### Material shown
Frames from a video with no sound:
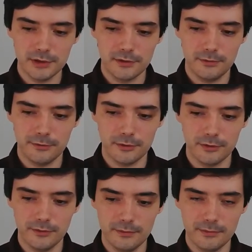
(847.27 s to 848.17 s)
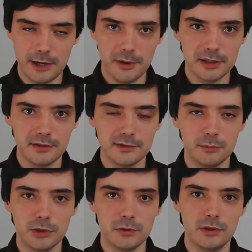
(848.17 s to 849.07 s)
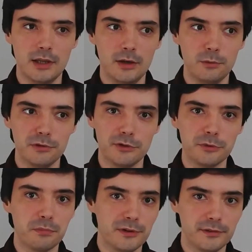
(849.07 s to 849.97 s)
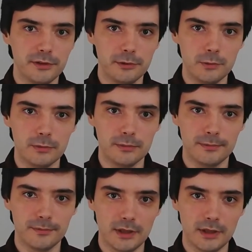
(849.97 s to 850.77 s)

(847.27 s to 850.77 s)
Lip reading: It's for directing someone who is not present in the room.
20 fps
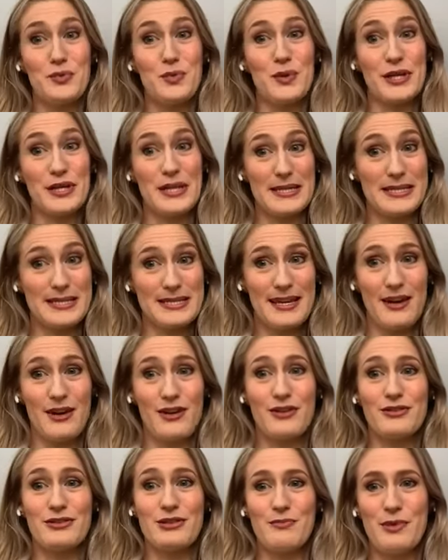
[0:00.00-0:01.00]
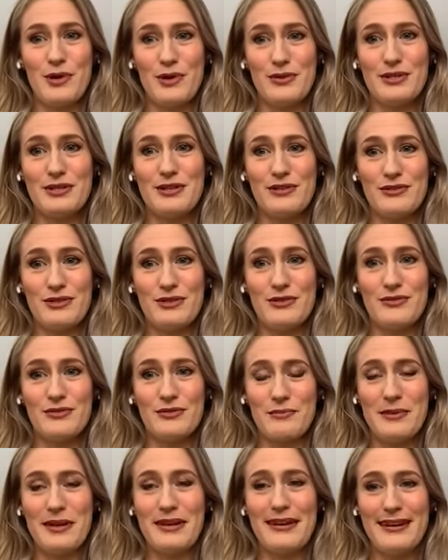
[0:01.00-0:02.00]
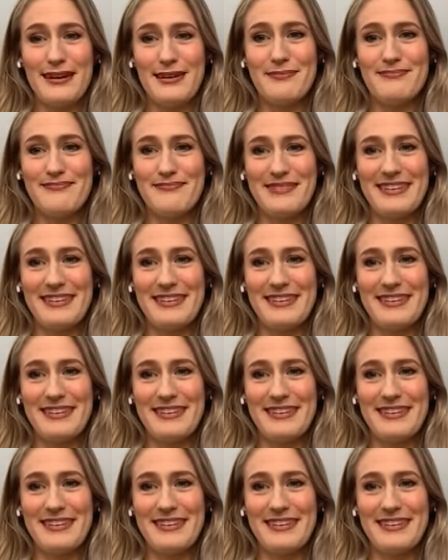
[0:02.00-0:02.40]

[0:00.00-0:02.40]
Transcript: really scared to post on social media.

### What you have to do
Every line above should be output exactly, except for the pictures.

### Task output
Frames from a video with no sound:
(847.27 s to 848.17 s)
(848.17 s to 849.07 s)
(849.07 s to 849.97 s)
(849.97 s to 850.77 s)

(847.27 s to 850.77 s)
Lip reading: It's for directing someone who is not present in the room.
20 fps
[0:00.00-0:01.00]
[0:01.00-0:02.00]
[0:02.00-0:02.40]

[0:00.00-0:02.40]
Transcript: really scared to post on social media.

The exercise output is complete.